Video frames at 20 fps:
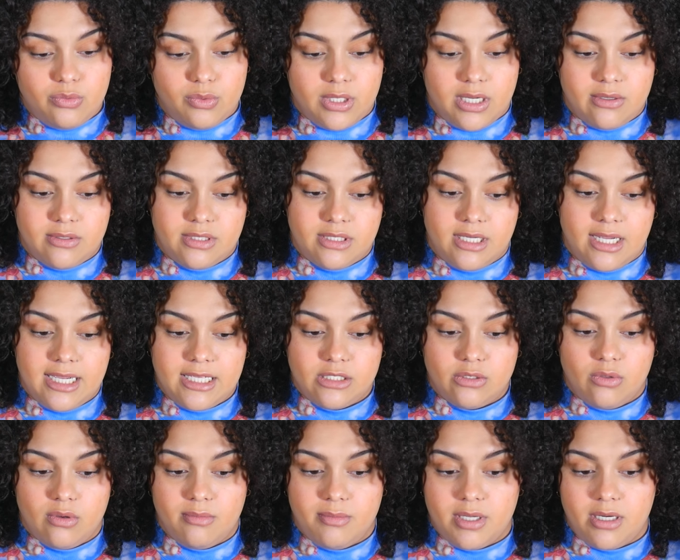When I was in high
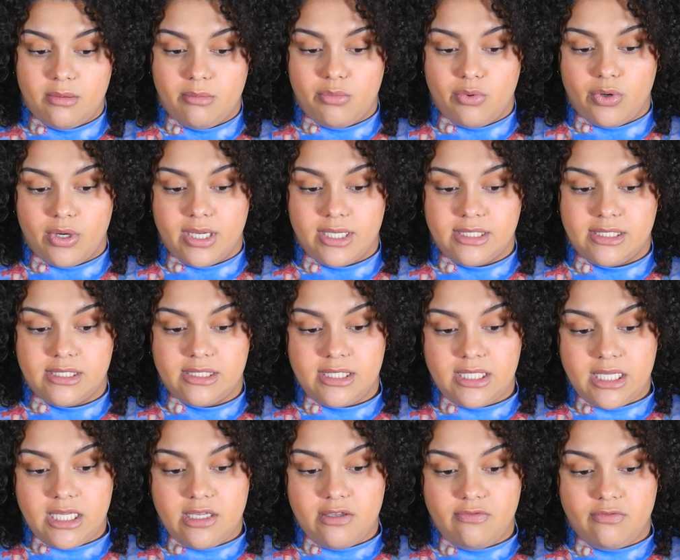school, I met a boy,
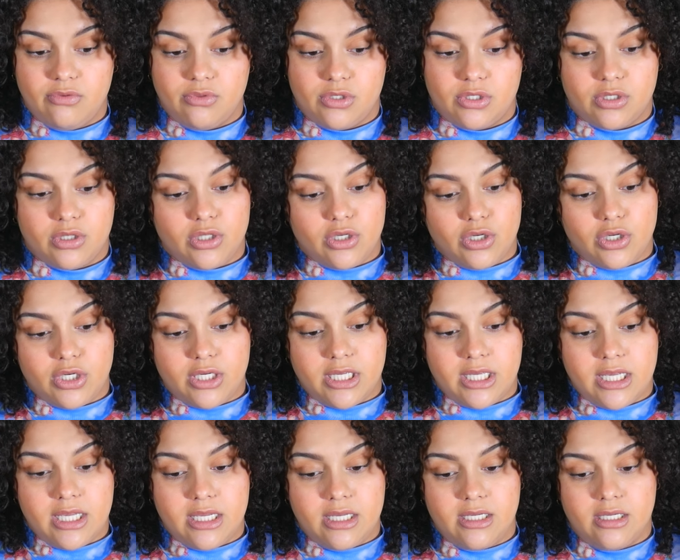Steve, who's
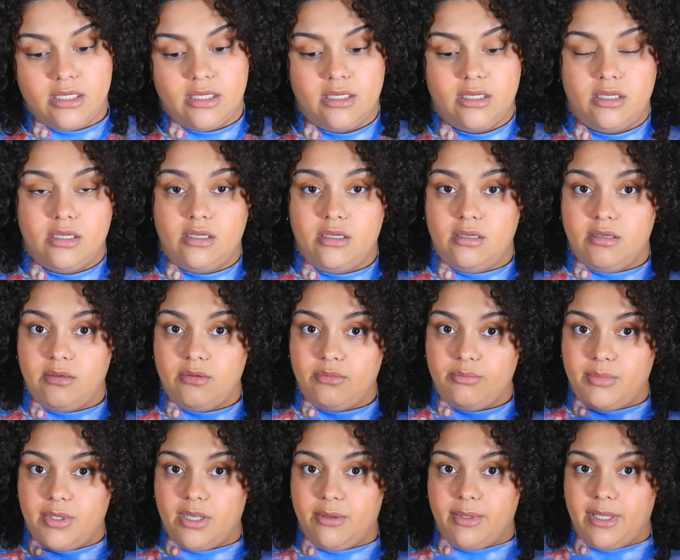30.
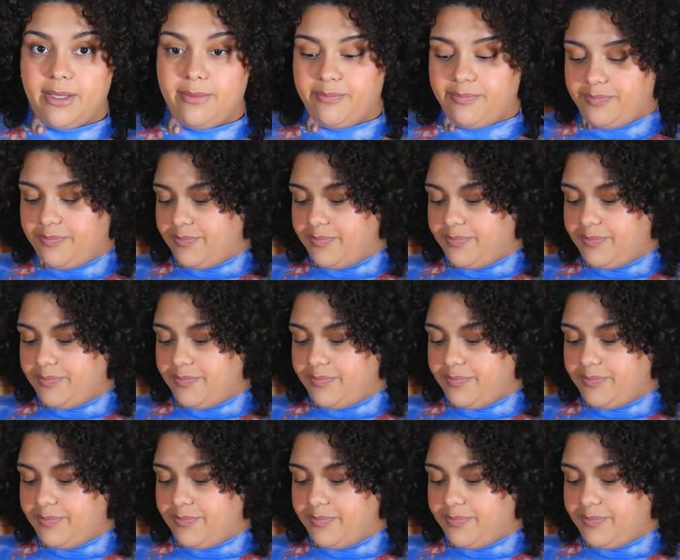Baby,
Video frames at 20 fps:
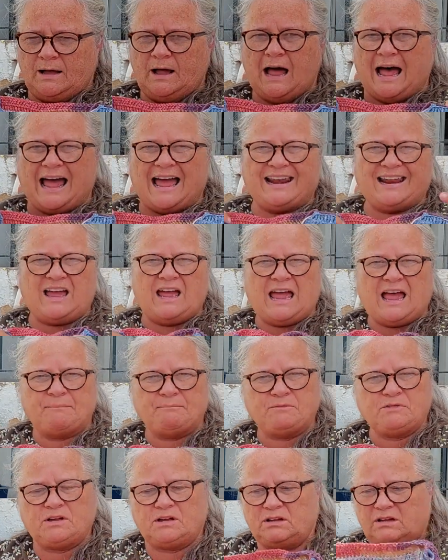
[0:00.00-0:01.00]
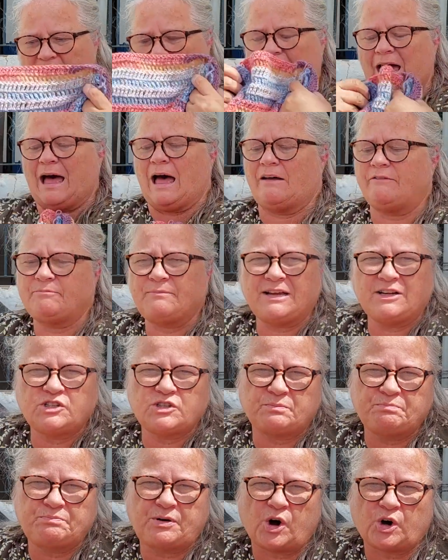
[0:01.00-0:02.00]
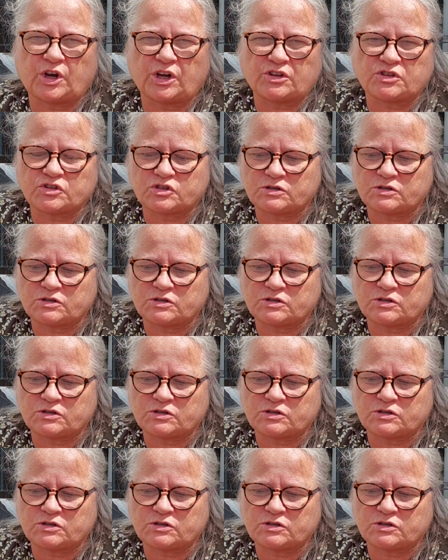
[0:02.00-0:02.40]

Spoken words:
And I have made some pockets,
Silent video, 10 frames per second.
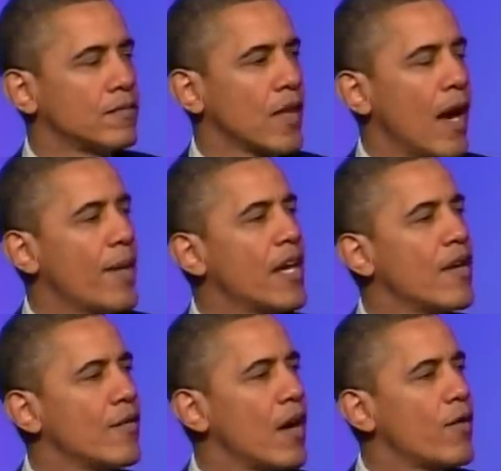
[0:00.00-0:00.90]
How
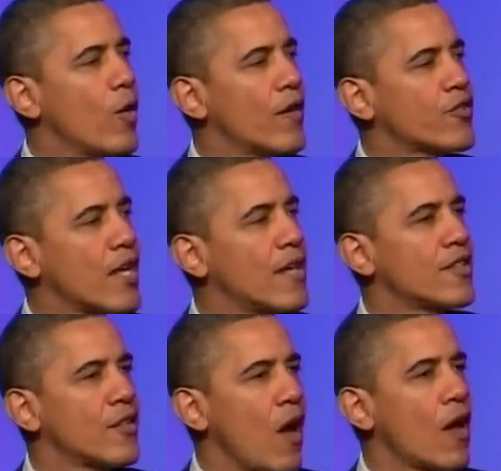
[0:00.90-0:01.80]
many of you have
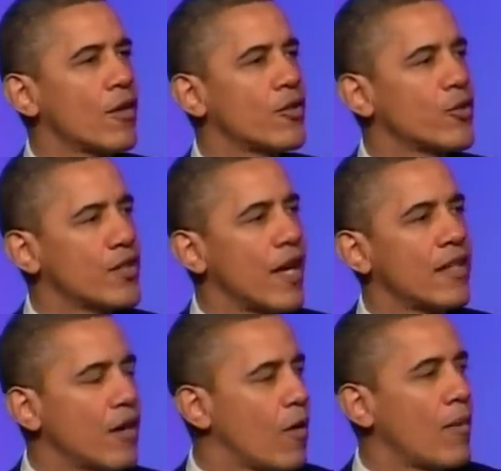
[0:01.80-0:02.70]
sons and daughters who
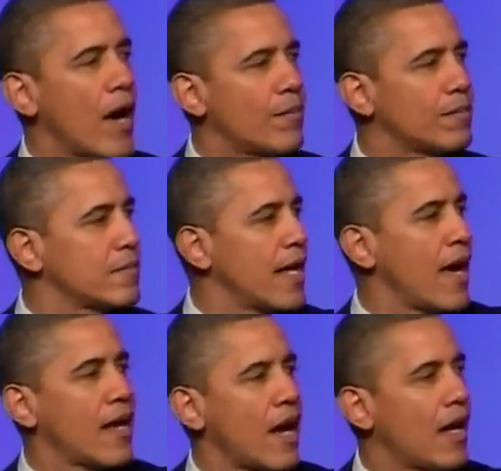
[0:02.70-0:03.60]
said, you know, Mom,
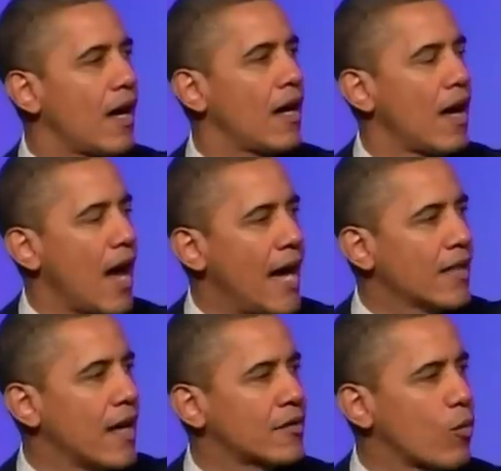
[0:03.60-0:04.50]
Dad, I'd
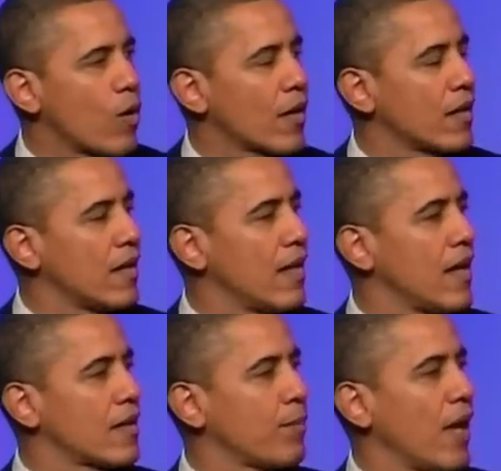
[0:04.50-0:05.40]
like to work
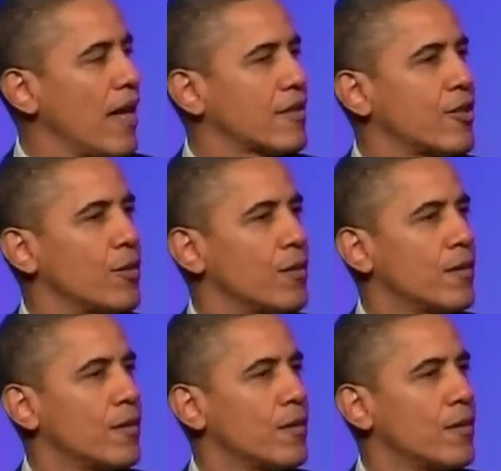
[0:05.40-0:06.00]
at the plant too?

------------------------------------------------------------

Exercise -> For this step, transcribe all the material above exactly and drop the images.

Task output ->
Video frames at 20 fps:
When I was in high
school, I met a boy,
Steve, who's
30.
Baby,
Video frames at 20 fps:
[0:00.00-0:01.00]
[0:01.00-0:02.00]
[0:02.00-0:02.40]

Spoken words:
And I have made some pockets,
Silent video, 10 frames per second.
[0:00.00-0:00.90]
How
[0:00.90-0:01.80]
many of you have
[0:01.80-0:02.70]
sons and daughters who
[0:02.70-0:03.60]
said, you know, Mom,
[0:03.60-0:04.50]
Dad, I'd
[0:04.50-0:05.40]
like to work
[0:05.40-0:06.00]
at the plant too?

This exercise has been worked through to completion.